### Exercise:
Copy out every line of the data exactly; do not include the images.

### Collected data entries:

»»

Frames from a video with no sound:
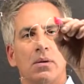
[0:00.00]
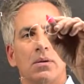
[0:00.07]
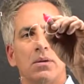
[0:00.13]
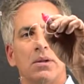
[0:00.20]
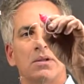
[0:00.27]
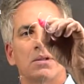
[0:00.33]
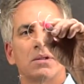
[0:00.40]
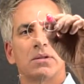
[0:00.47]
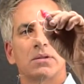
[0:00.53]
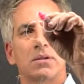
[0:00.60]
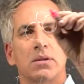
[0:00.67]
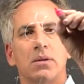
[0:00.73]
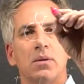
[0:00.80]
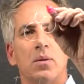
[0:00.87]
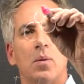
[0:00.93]
this
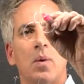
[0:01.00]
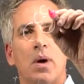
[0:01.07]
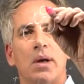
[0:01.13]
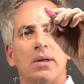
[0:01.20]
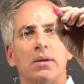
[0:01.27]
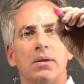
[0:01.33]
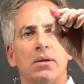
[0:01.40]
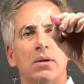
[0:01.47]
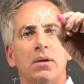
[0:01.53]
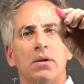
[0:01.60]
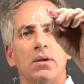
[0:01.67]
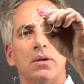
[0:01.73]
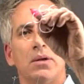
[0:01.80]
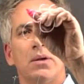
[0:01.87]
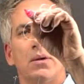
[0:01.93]
is what
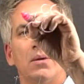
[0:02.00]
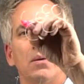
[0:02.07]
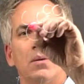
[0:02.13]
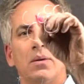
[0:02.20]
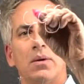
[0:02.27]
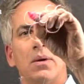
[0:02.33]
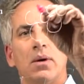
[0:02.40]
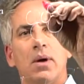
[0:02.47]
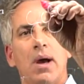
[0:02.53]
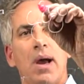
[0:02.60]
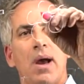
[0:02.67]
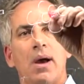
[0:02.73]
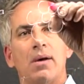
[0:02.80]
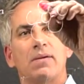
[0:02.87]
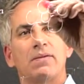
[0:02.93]
you
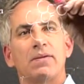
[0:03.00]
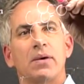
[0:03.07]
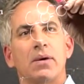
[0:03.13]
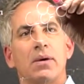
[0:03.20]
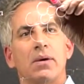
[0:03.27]
have.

««

### Output below:
Frames from a video with no sound:
[0:00.00]
[0:00.07]
[0:00.13]
[0:00.20]
[0:00.27]
[0:00.33]
[0:00.40]
[0:00.47]
[0:00.53]
[0:00.60]
[0:00.67]
[0:00.73]
[0:00.80]
[0:00.87]
[0:00.93]
this
[0:01.00]
[0:01.07]
[0:01.13]
[0:01.20]
[0:01.27]
[0:01.33]
[0:01.40]
[0:01.47]
[0:01.53]
[0:01.60]
[0:01.67]
[0:01.73]
[0:01.80]
[0:01.87]
[0:01.93]
is what
[0:02.00]
[0:02.07]
[0:02.13]
[0:02.20]
[0:02.27]
[0:02.33]
[0:02.40]
[0:02.47]
[0:02.53]
[0:02.60]
[0:02.67]
[0:02.73]
[0:02.80]
[0:02.87]
[0:02.93]
you
[0:03.00]
[0:03.07]
[0:03.13]
[0:03.20]
[0:03.27]
have.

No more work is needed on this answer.